*WHAT YOU SHOULD DO*
Please repeat each line from the one holding "[10:29.65-10:30.65]" through the final line of the data, exactly as it stands, with no pictures.

(Saved data entries)
►

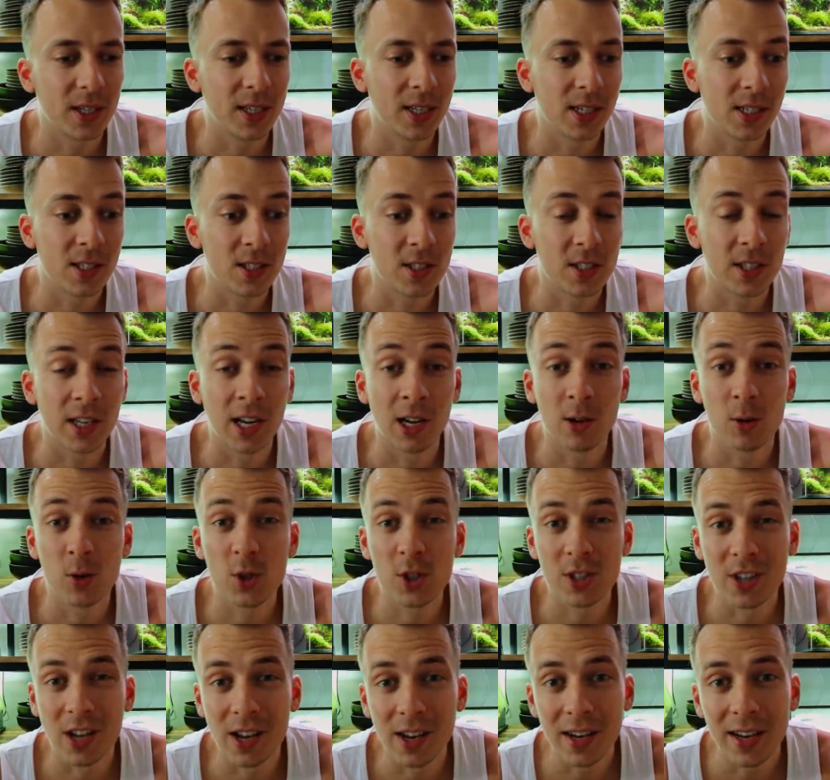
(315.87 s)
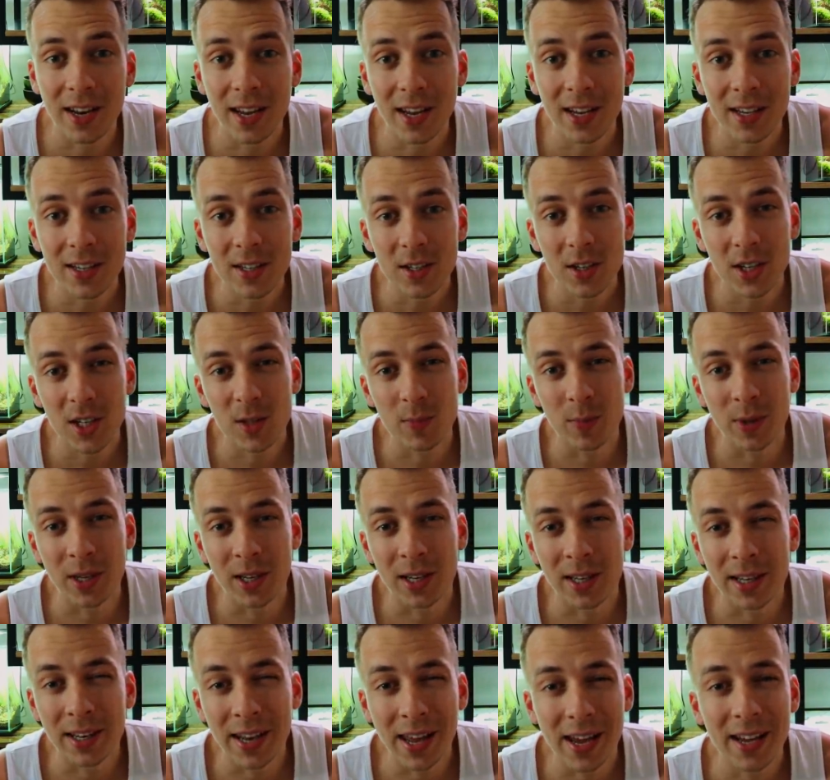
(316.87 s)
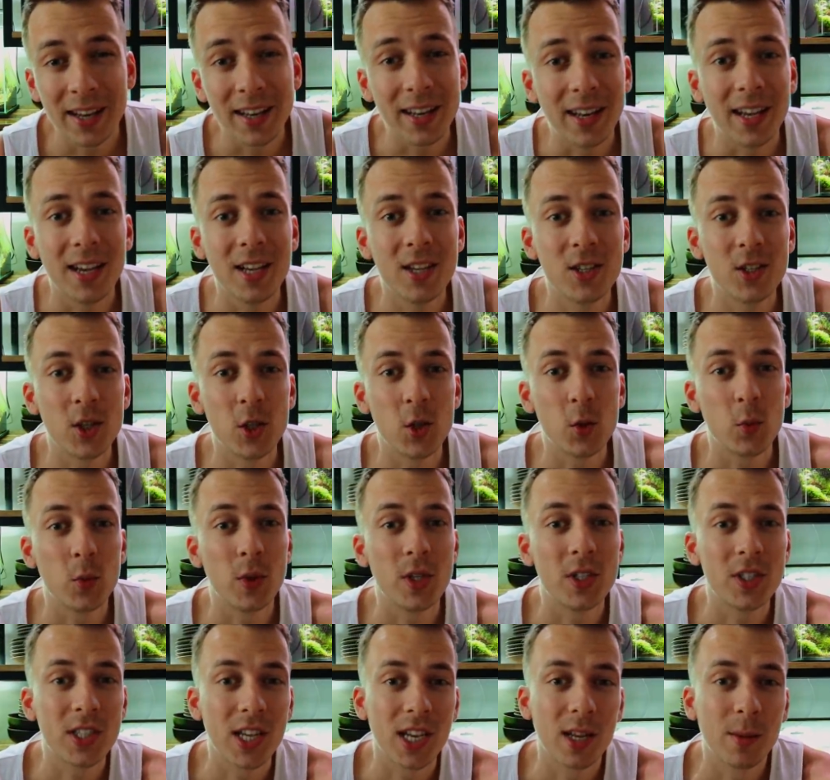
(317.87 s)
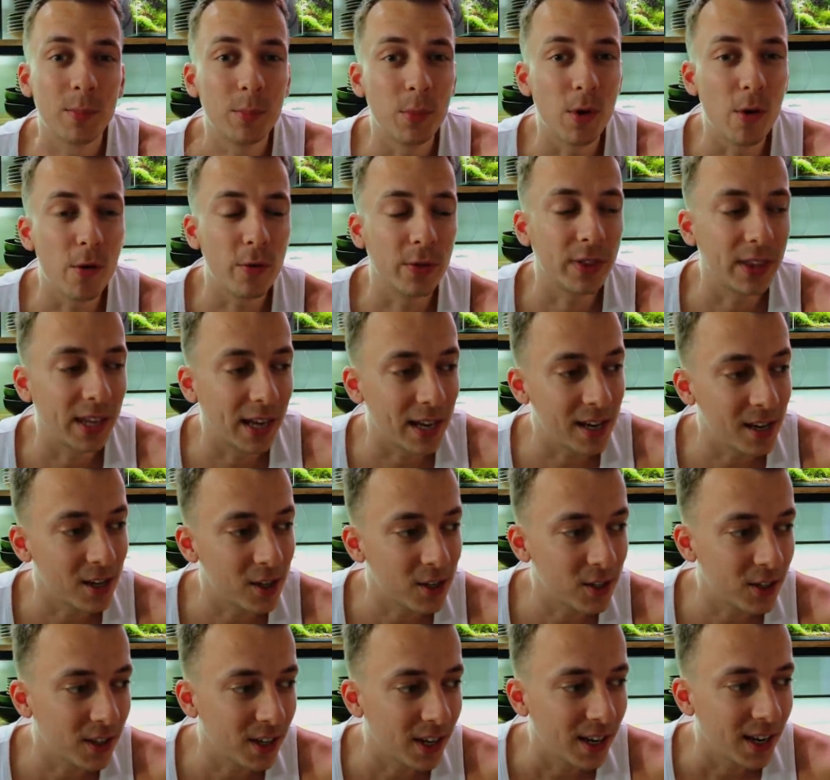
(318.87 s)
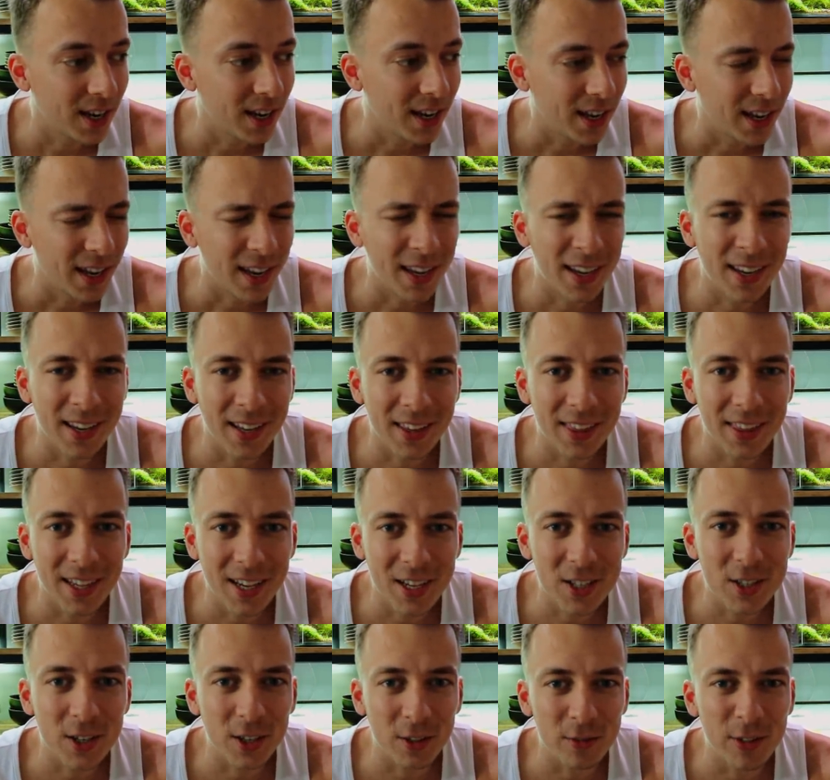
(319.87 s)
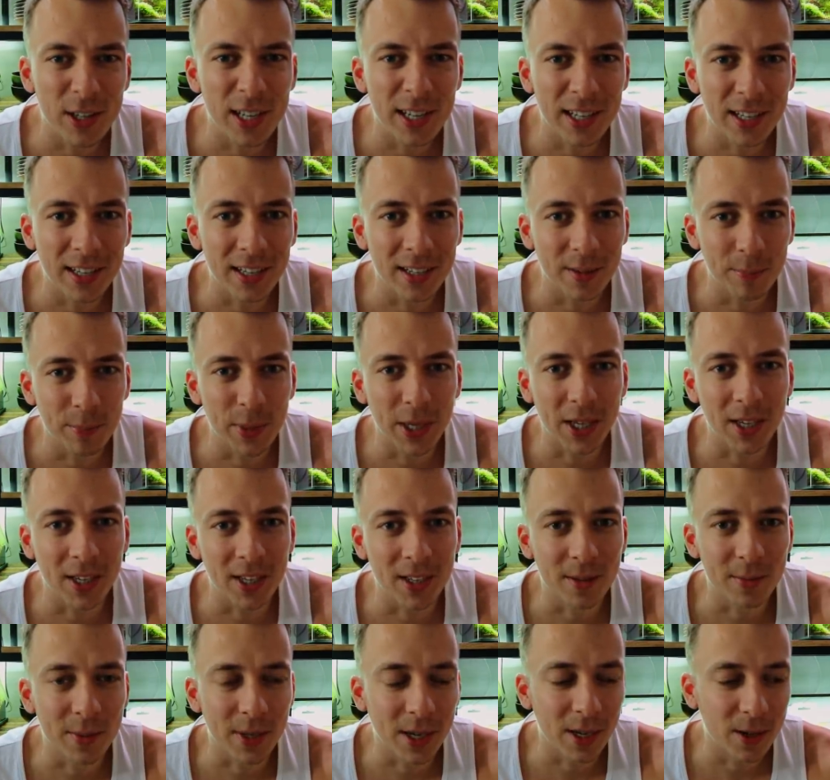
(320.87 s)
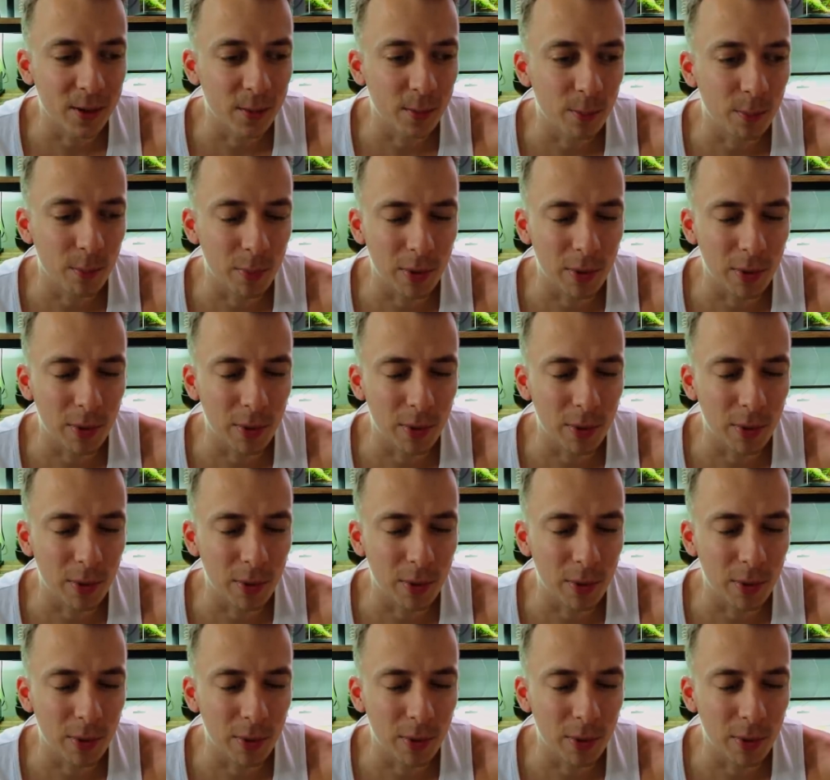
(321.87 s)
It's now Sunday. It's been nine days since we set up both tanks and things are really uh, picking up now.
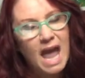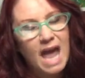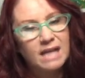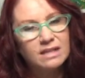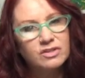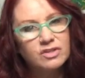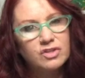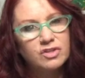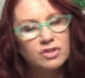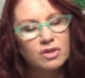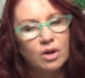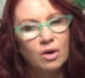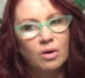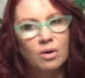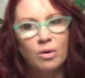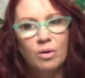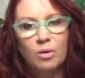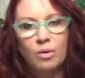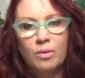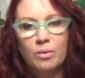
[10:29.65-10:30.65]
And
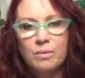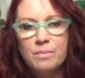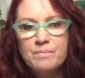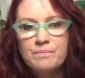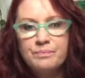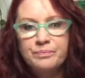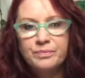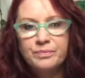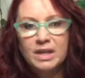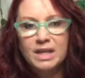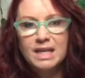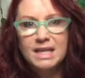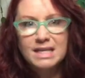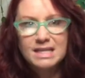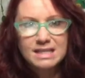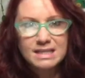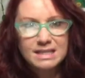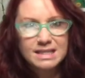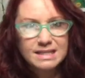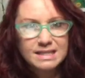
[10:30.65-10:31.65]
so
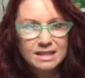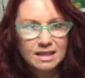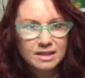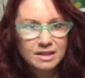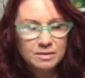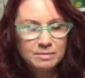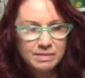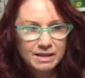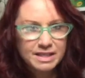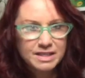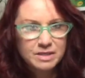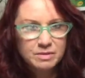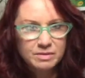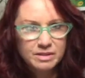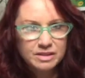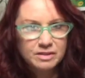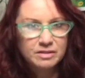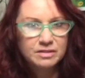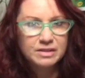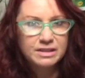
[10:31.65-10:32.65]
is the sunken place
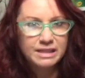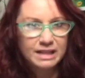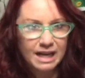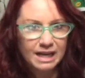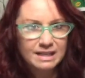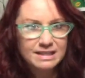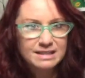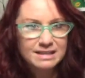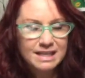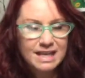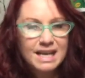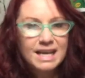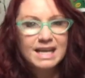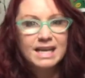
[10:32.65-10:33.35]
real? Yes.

◄

*SOLVED PROBLEM*
[10:29.65-10:30.65]
And
[10:30.65-10:31.65]
so
[10:31.65-10:32.65]
is the sunken place
[10:32.65-10:33.35]
real? Yes.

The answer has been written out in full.